→ ACTIVITY
When you copy the records, keep every word exact and leave the pictures out.

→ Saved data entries
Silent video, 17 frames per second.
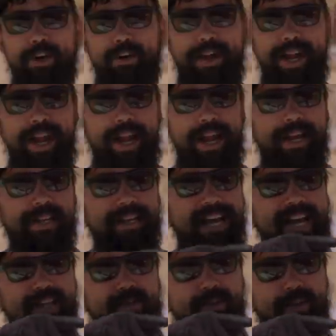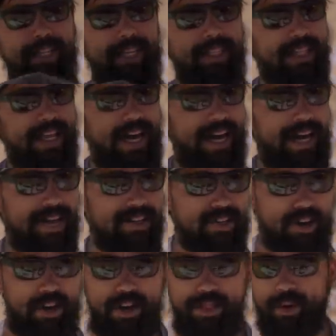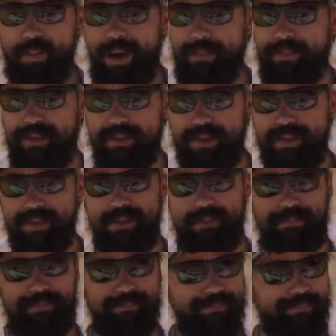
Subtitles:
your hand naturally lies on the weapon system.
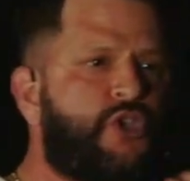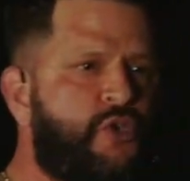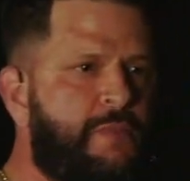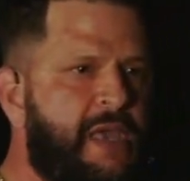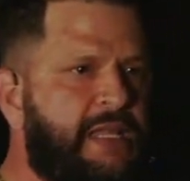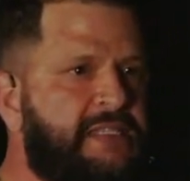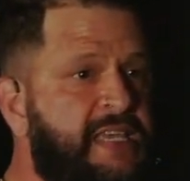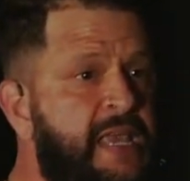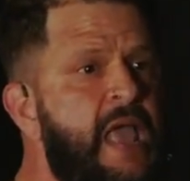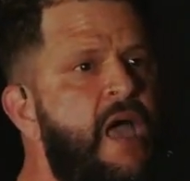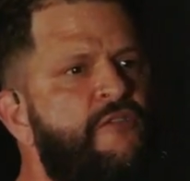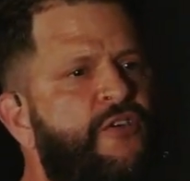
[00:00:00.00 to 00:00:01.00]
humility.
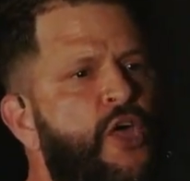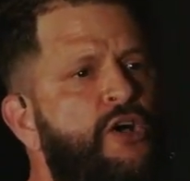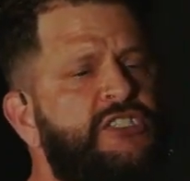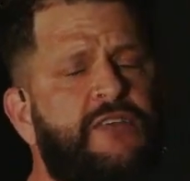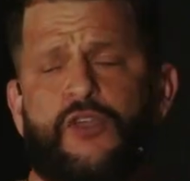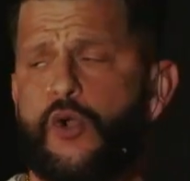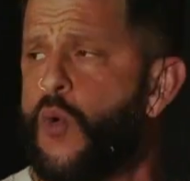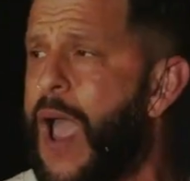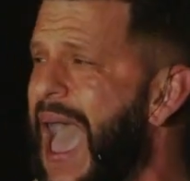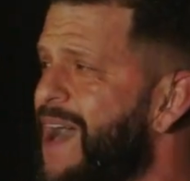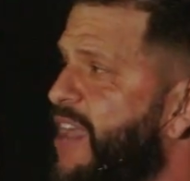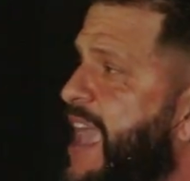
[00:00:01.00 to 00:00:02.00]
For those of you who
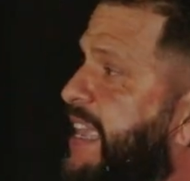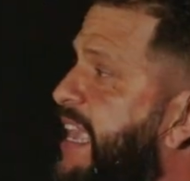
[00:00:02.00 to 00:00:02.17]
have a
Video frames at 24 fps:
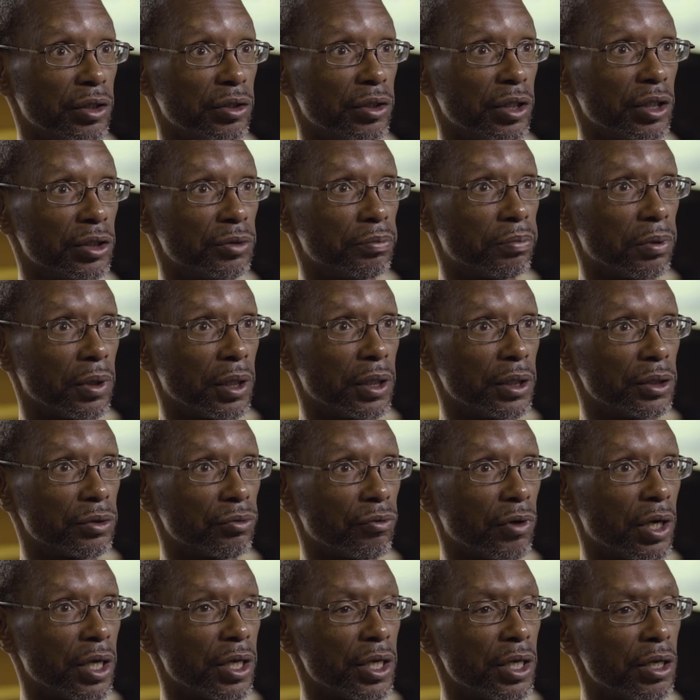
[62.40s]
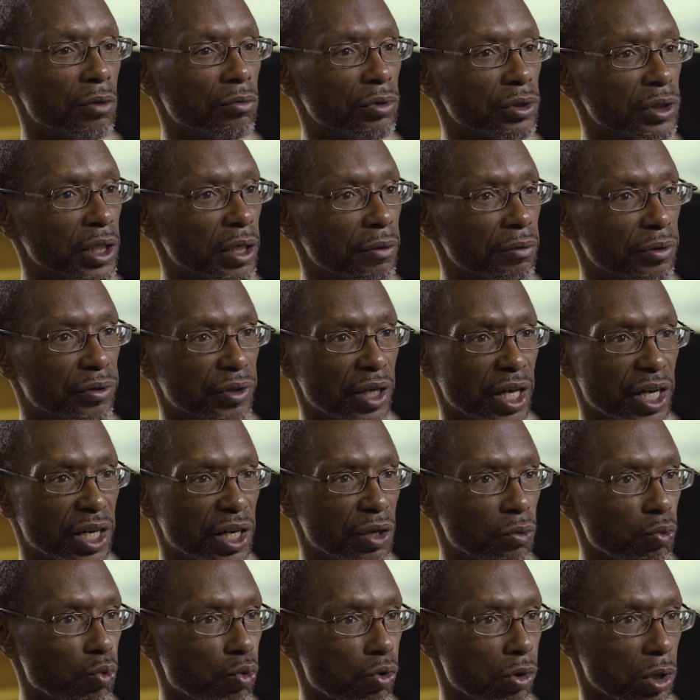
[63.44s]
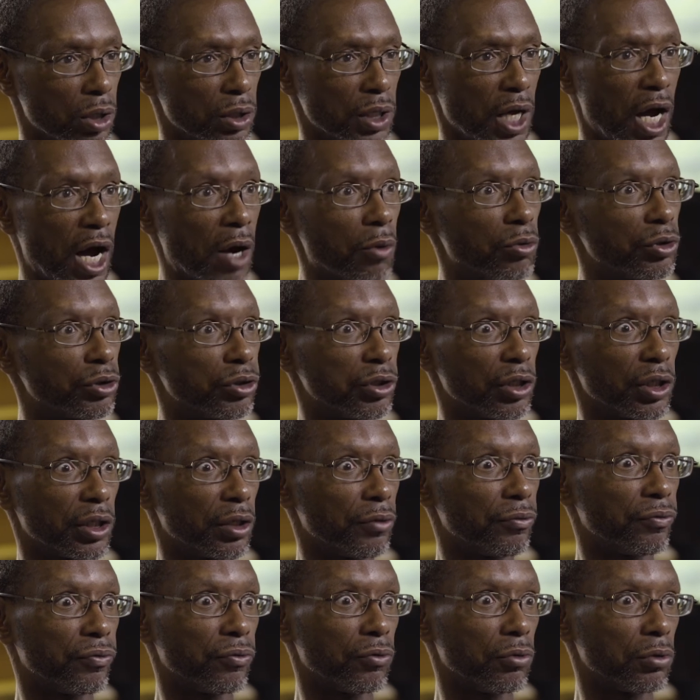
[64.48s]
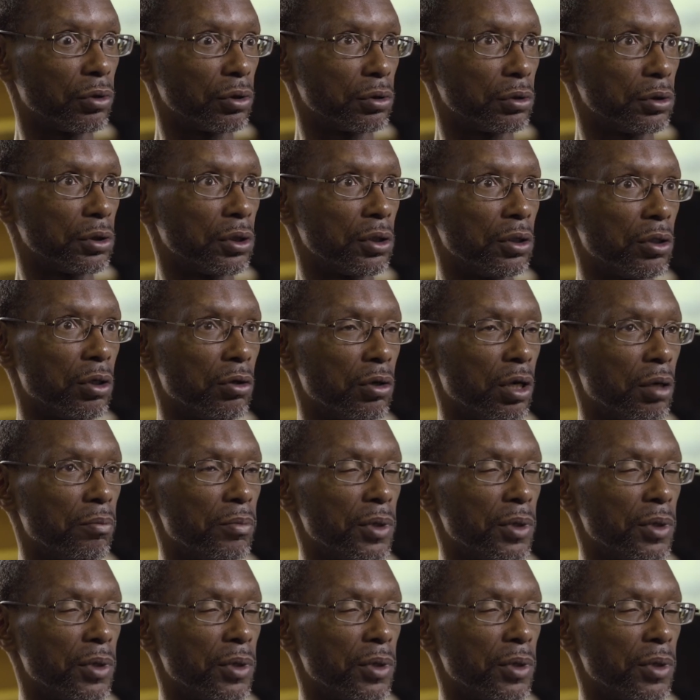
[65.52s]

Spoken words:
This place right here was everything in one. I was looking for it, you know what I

→ RESULT OF THIS TASK
Silent video, 17 frames per second.
Subtitles:
your hand naturally lies on the weapon system.
[00:00:00.00 to 00:00:01.00]
humility.
[00:00:01.00 to 00:00:02.00]
For those of you who
[00:00:02.00 to 00:00:02.17]
have a
Video frames at 24 fps:
[62.40s]
[63.44s]
[64.48s]
[65.52s]

Spoken words:
This place right here was everything in one. I was looking for it, you know what I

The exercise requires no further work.